[EXTRACTED RECORDS Boundary: Start]
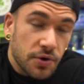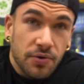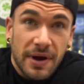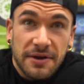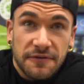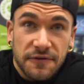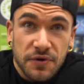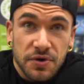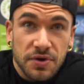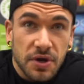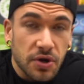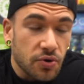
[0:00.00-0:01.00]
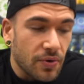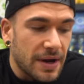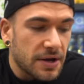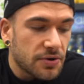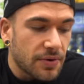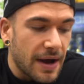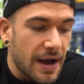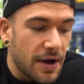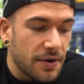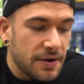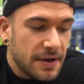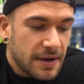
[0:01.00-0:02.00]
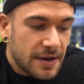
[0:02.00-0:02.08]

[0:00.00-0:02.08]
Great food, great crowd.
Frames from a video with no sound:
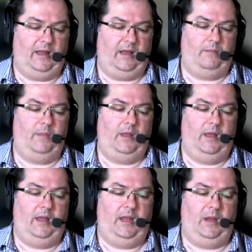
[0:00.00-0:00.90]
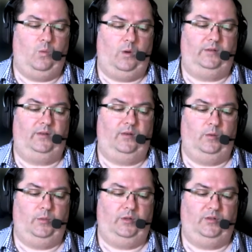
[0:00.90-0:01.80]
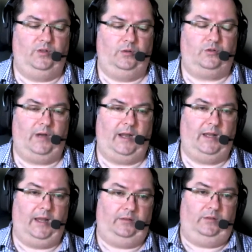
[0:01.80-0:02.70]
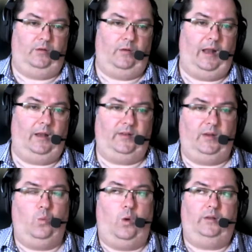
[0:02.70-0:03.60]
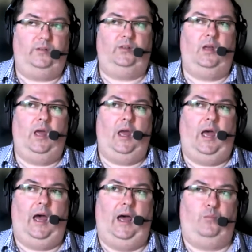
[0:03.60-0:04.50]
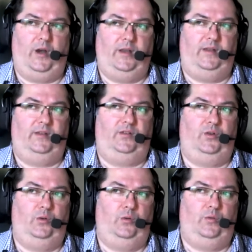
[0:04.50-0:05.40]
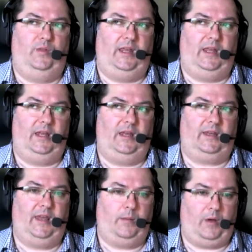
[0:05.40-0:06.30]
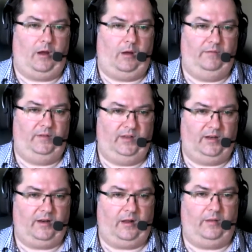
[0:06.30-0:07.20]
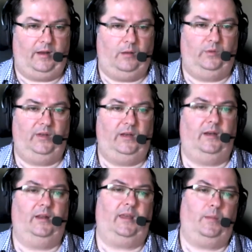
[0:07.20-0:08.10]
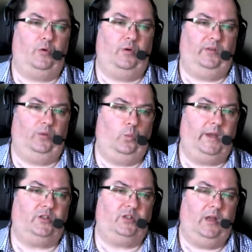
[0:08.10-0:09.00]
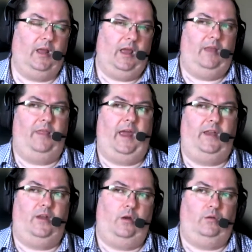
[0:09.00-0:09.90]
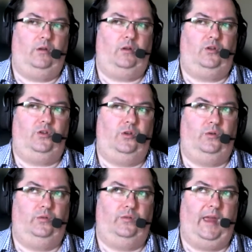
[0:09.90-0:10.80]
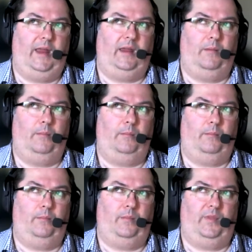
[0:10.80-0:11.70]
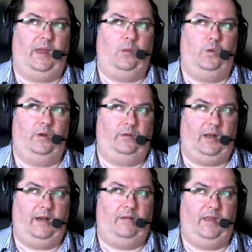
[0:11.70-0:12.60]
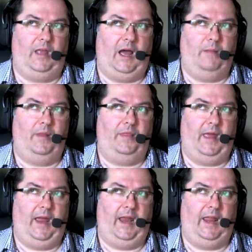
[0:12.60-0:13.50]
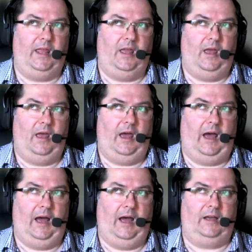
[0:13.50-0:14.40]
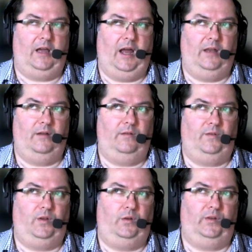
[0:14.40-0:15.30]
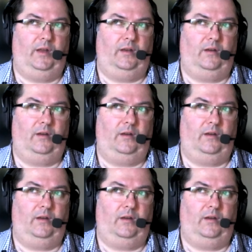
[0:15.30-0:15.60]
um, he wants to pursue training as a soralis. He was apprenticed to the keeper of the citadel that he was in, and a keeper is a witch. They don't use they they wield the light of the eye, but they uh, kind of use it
[EXTRACTED RECORDS Boundary: End]
[THE TASK]: Please extract exactly the lines of the data, from the first through the line containing "[0:14.40-0:15.30]", and add no pictures to the copy.

[ANSWER TO THIS EXERCISE]:
[0:00.00-0:01.00]
[0:01.00-0:02.00]
[0:02.00-0:02.08]

[0:00.00-0:02.08]
Great food, great crowd.
Frames from a video with no sound:
[0:00.00-0:00.90]
[0:00.90-0:01.80]
[0:01.80-0:02.70]
[0:02.70-0:03.60]
[0:03.60-0:04.50]
[0:04.50-0:05.40]
[0:05.40-0:06.30]
[0:06.30-0:07.20]
[0:07.20-0:08.10]
[0:08.10-0:09.00]
[0:09.00-0:09.90]
[0:09.90-0:10.80]
[0:10.80-0:11.70]
[0:11.70-0:12.60]
[0:12.60-0:13.50]
[0:13.50-0:14.40]
[0:14.40-0:15.30]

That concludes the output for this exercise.